Le 8 mars 2019, une dame est venue se présenter au commissariat pour déposer plainte à l'encontre de son père pour des faits qu'elle qualifie de tentative de viol.

Elle a expliqué aux policiers qu'elle résidait habituellement en France, mais revenait en Belgique durant les vacances scolaires pour voir son fils. A cette occasion, elle logeait avec ce dernier chez ses parents.

Le matin du 6 mars 2019, la dame est descendue en pyjama dans la cuisine de ses parents car elle avait mal à la tête. Elle se trouvait face à l'évier en attendant que le médicament soit dissout. C'est alors que son père s'est présenté derrière elle. Il lui aurait baissé le pantalon et la culotte et a glissé sa main entre ses jambes. Selon la plaignante, son père aurait tenté de lui introduire des doigts dans le vagin, mais elle aurait réussi à retirer la main à temps.

Elle s'est ensuite réfugiée dans sa chambre avant de se confier à son fils et de déposer plainte. Plusieurs témoins ont été entendus et le moins que l'on puisse dire, c'est que l'entente familiale n'était pas au beau fixe.

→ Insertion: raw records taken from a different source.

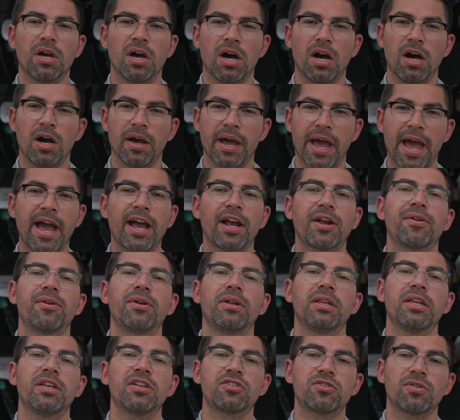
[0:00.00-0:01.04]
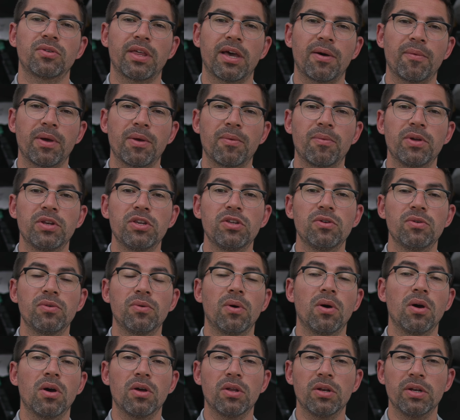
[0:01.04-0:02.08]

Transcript: accurately, so that way when you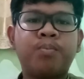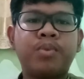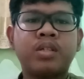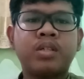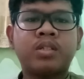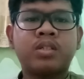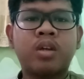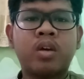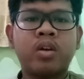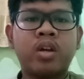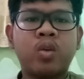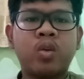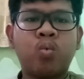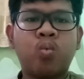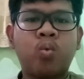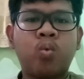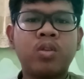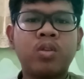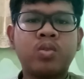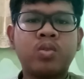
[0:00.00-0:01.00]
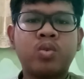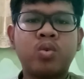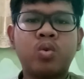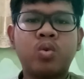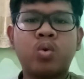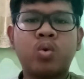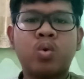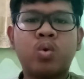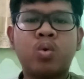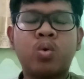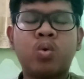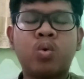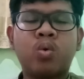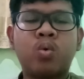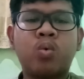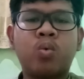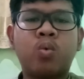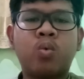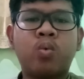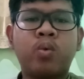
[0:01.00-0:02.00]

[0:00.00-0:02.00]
person wants to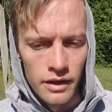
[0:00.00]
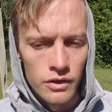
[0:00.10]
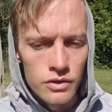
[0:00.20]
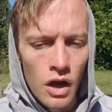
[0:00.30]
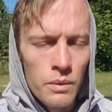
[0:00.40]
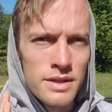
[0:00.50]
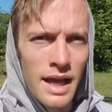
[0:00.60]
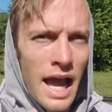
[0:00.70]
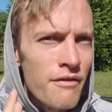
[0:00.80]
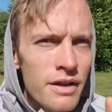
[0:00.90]
There's always,
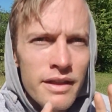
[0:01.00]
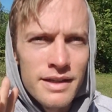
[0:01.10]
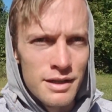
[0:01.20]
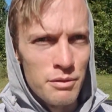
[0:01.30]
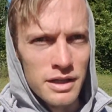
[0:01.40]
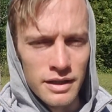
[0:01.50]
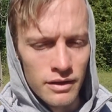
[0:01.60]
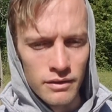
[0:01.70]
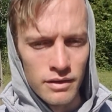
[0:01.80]
everything's a big deal.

Le suspect souffre de graves problèmes d'alcoolisme depuis de longues années. L'épouse a admis que son mai est un "malade" et un "pervers." Toutefois, elle déclarera ne pas croire sa fille qu'elle qualifiera de "manipulatrice.

Quant à la soeur de la plaignante qui expliquera avoir elle-même été victime de gestes inconvenants de la part de son père, elle dira également qu'elle ne croit pas sa soeur. 

Entendu, le suspect a admis avoir touché l'entrejambe de sa fille, mais a démenti lui avoir soulevé le pyjama et la culotte. Quoi qu'il en soit, le tribunal a souligné que le geste posé par le père était constitutif d'un attentat à la pudeur.